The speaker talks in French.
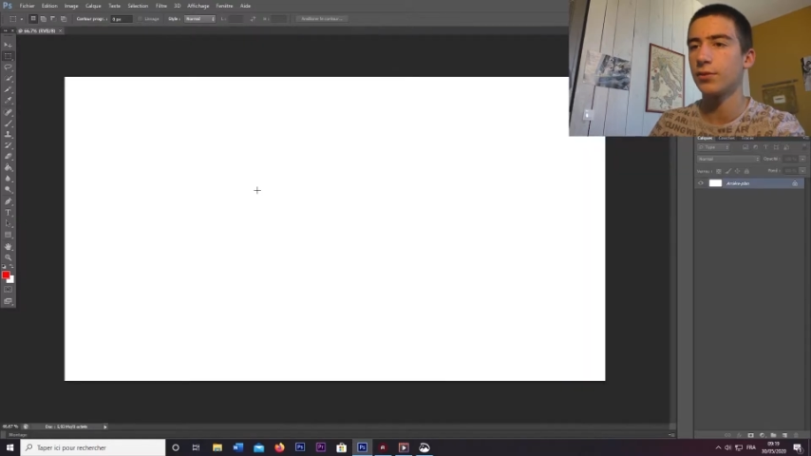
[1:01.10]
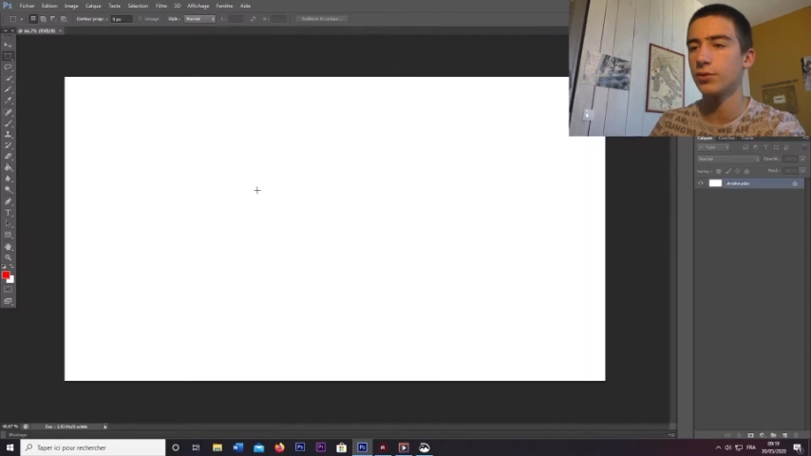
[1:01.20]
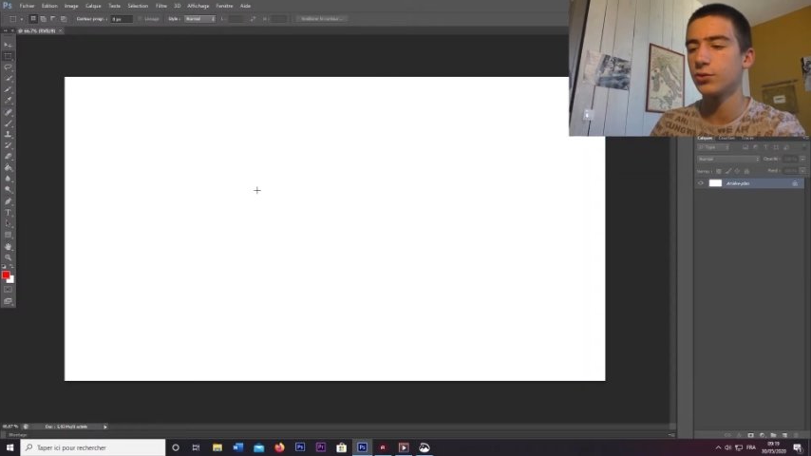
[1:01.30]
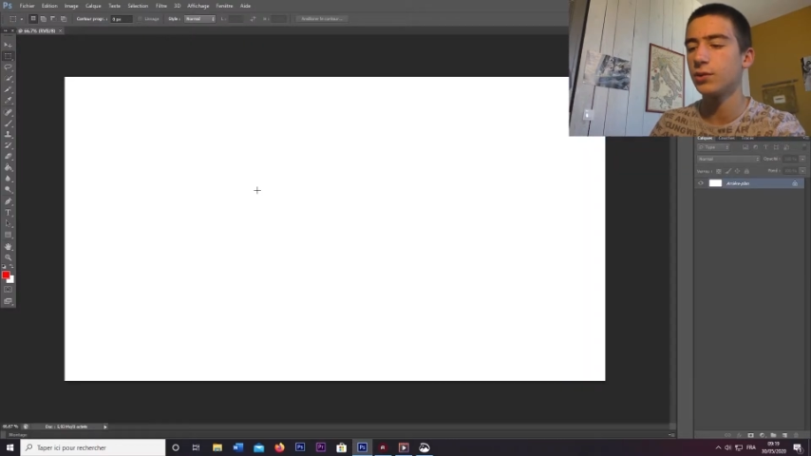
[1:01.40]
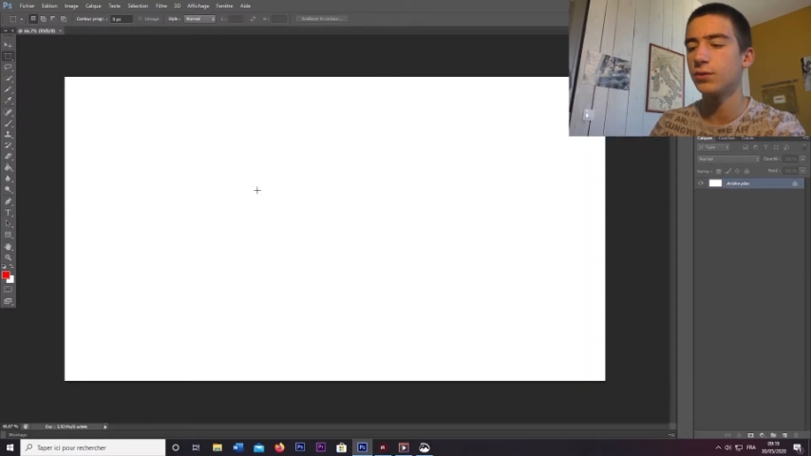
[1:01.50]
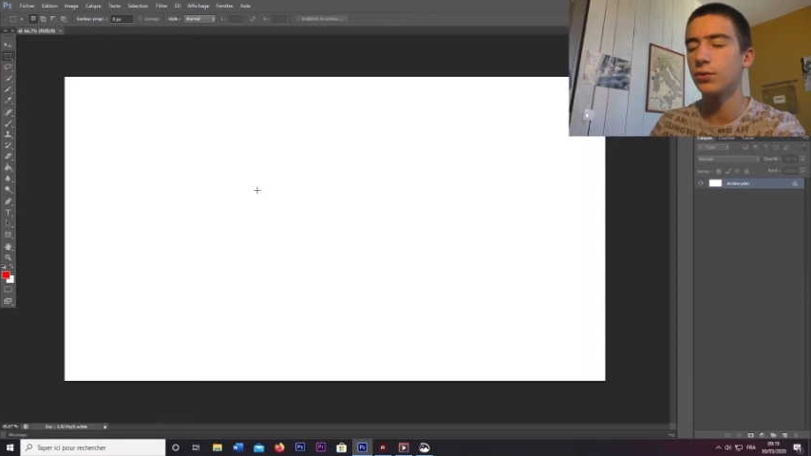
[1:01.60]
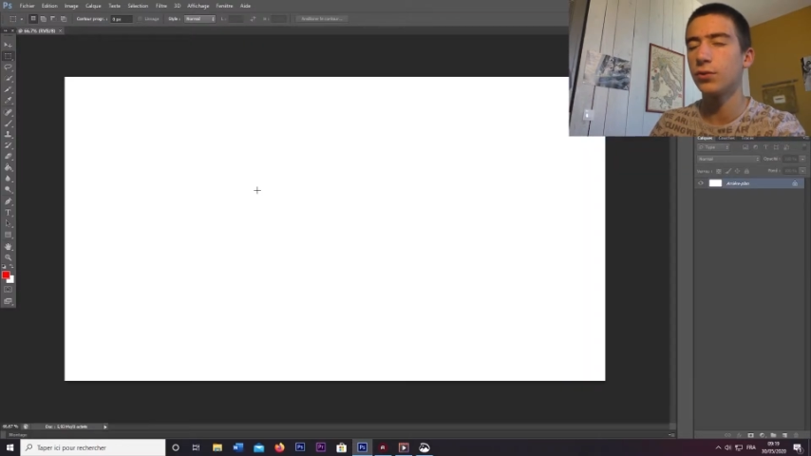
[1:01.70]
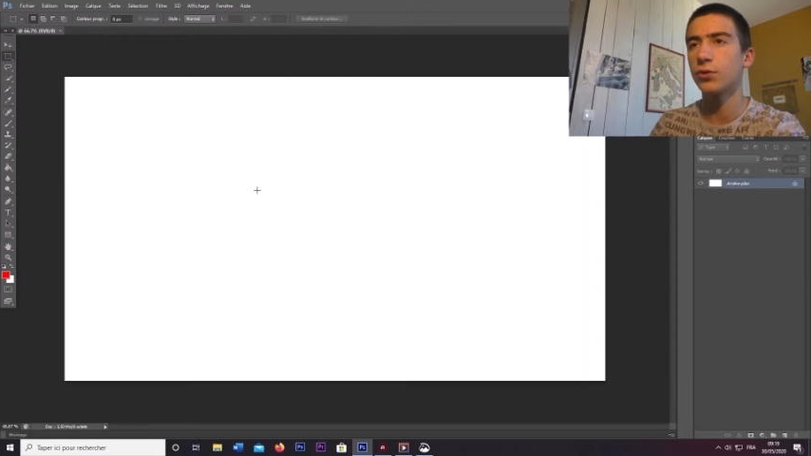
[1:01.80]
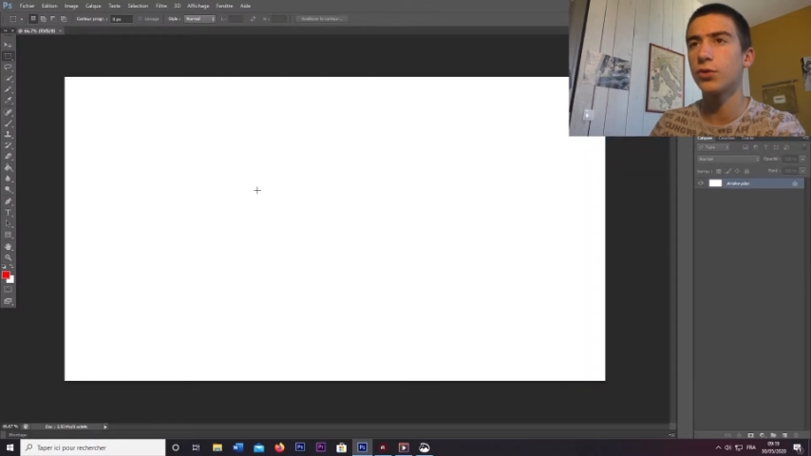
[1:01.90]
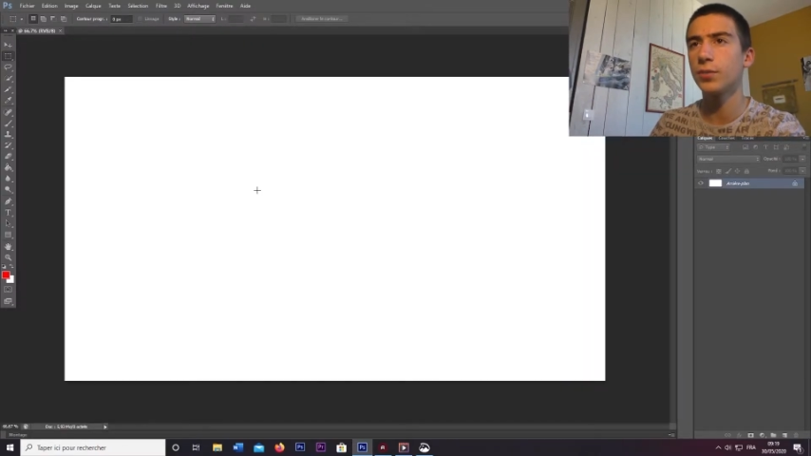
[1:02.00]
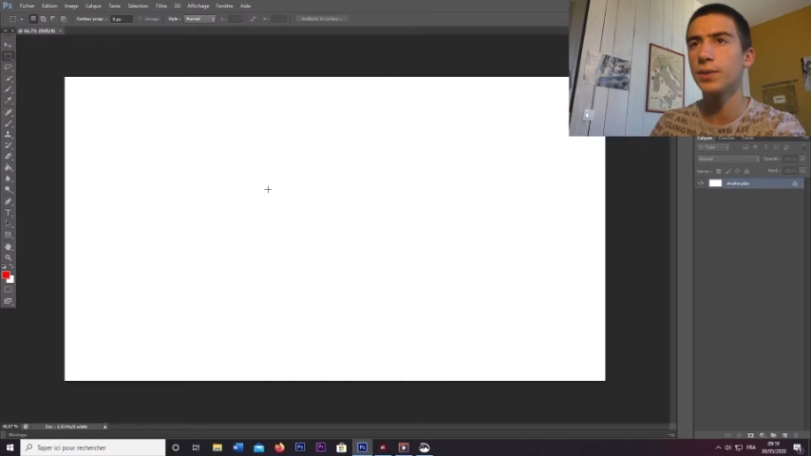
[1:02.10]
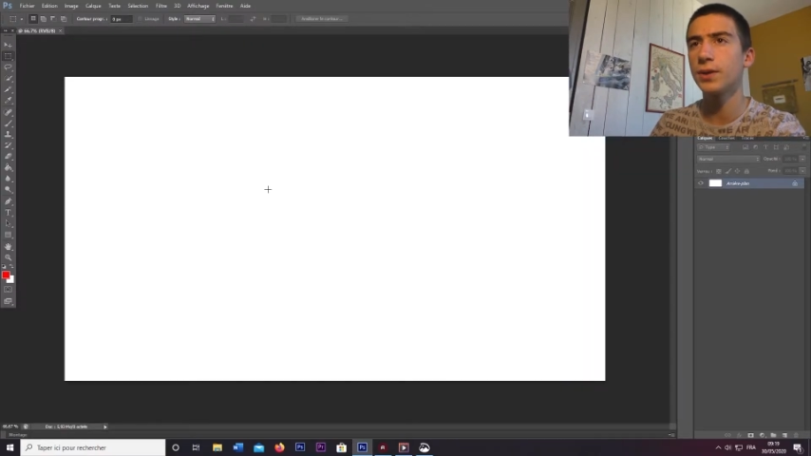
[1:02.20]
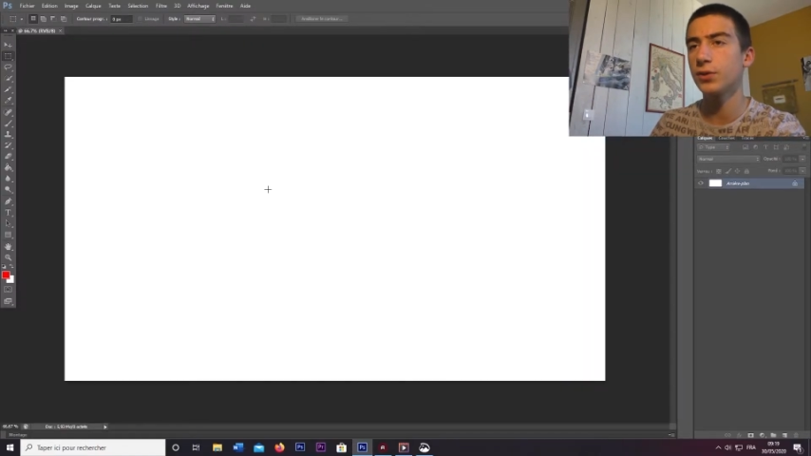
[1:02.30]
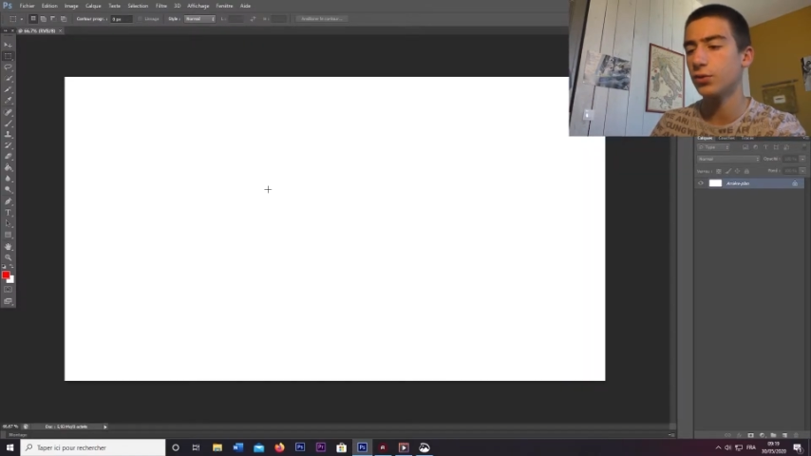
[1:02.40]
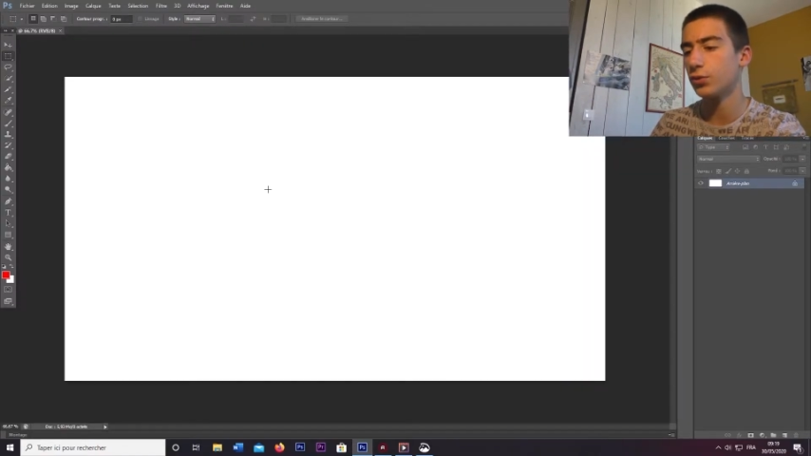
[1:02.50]
Ensuite, vous le
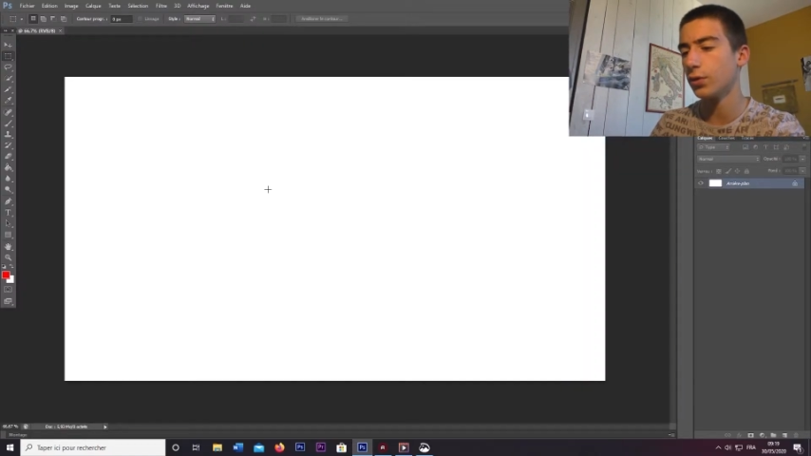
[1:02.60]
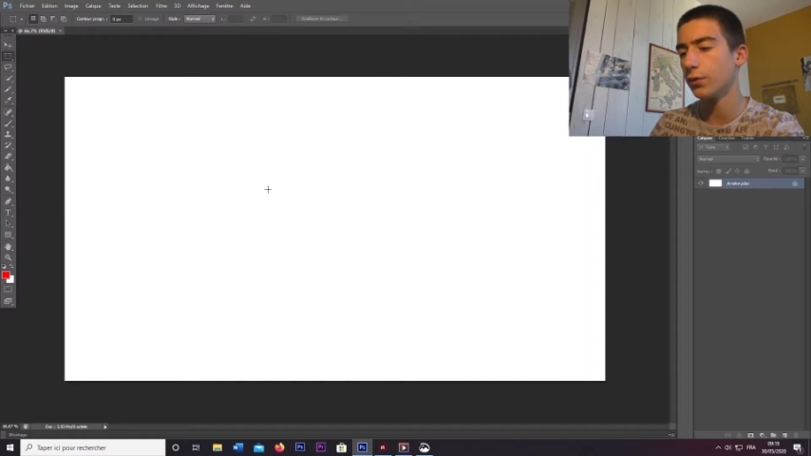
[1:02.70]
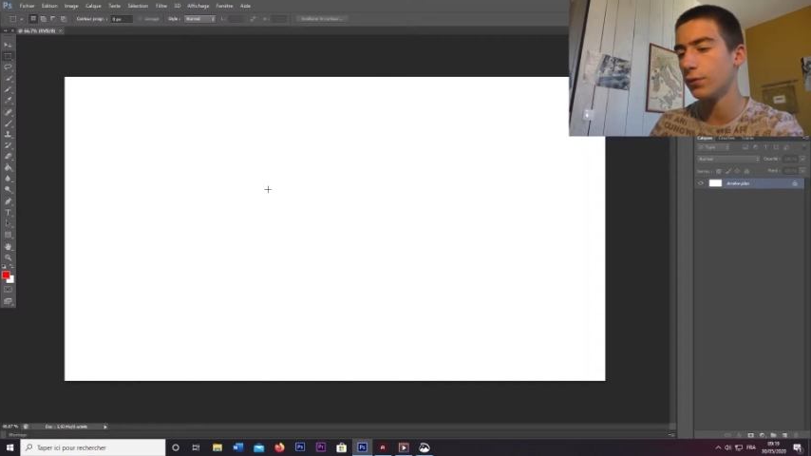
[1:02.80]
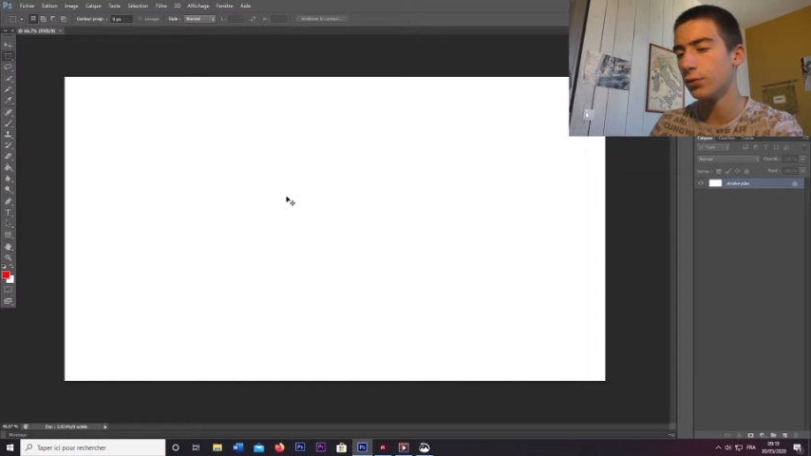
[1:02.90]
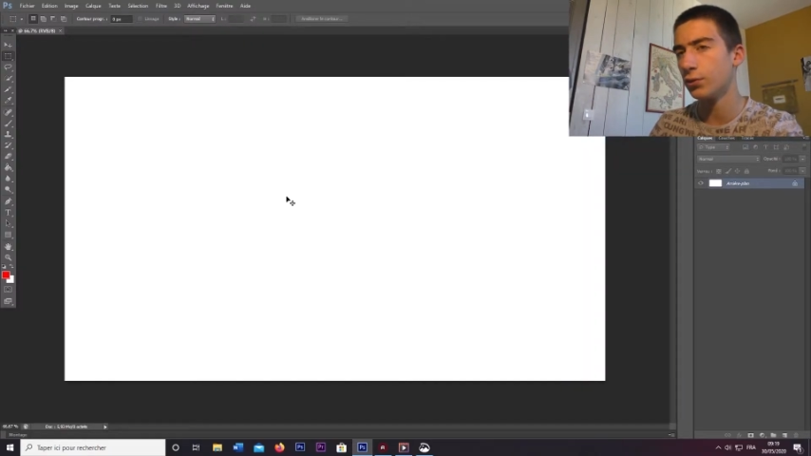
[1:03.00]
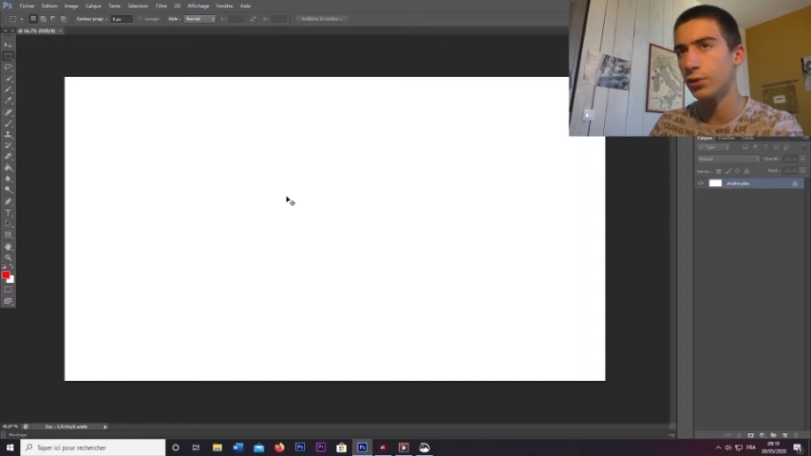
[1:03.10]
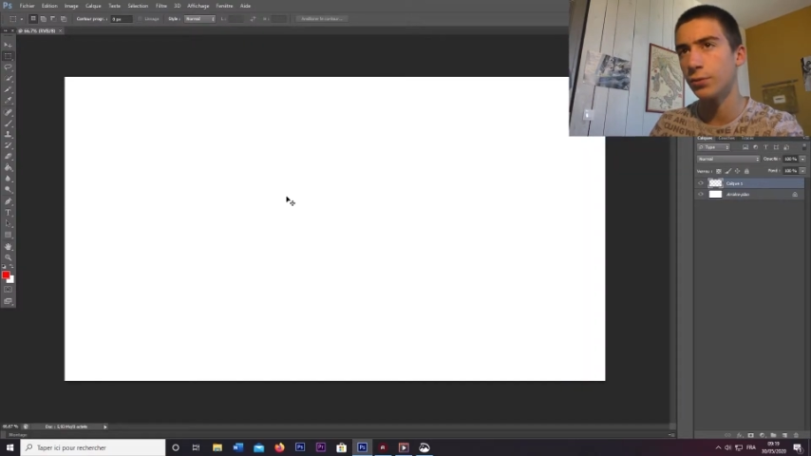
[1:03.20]
copiez sur Photoshop.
= = = = = = =
Each entry should be transcribed exactly as given, with pictures omitted.

#### SOLUTION
The speaker talks in French.
[1:01.10]
[1:01.20]
[1:01.30]
[1:01.40]
[1:01.50]
[1:01.60]
[1:01.70]
[1:01.80]
[1:01.90]
[1:02.00]
[1:02.10]
[1:02.20]
[1:02.30]
[1:02.40]
[1:02.50]
Ensuite, vous le
[1:02.60]
[1:02.70]
[1:02.80]
[1:02.90]
[1:03.00]
[1:03.10]
[1:03.20]
copiez sur Photoshop.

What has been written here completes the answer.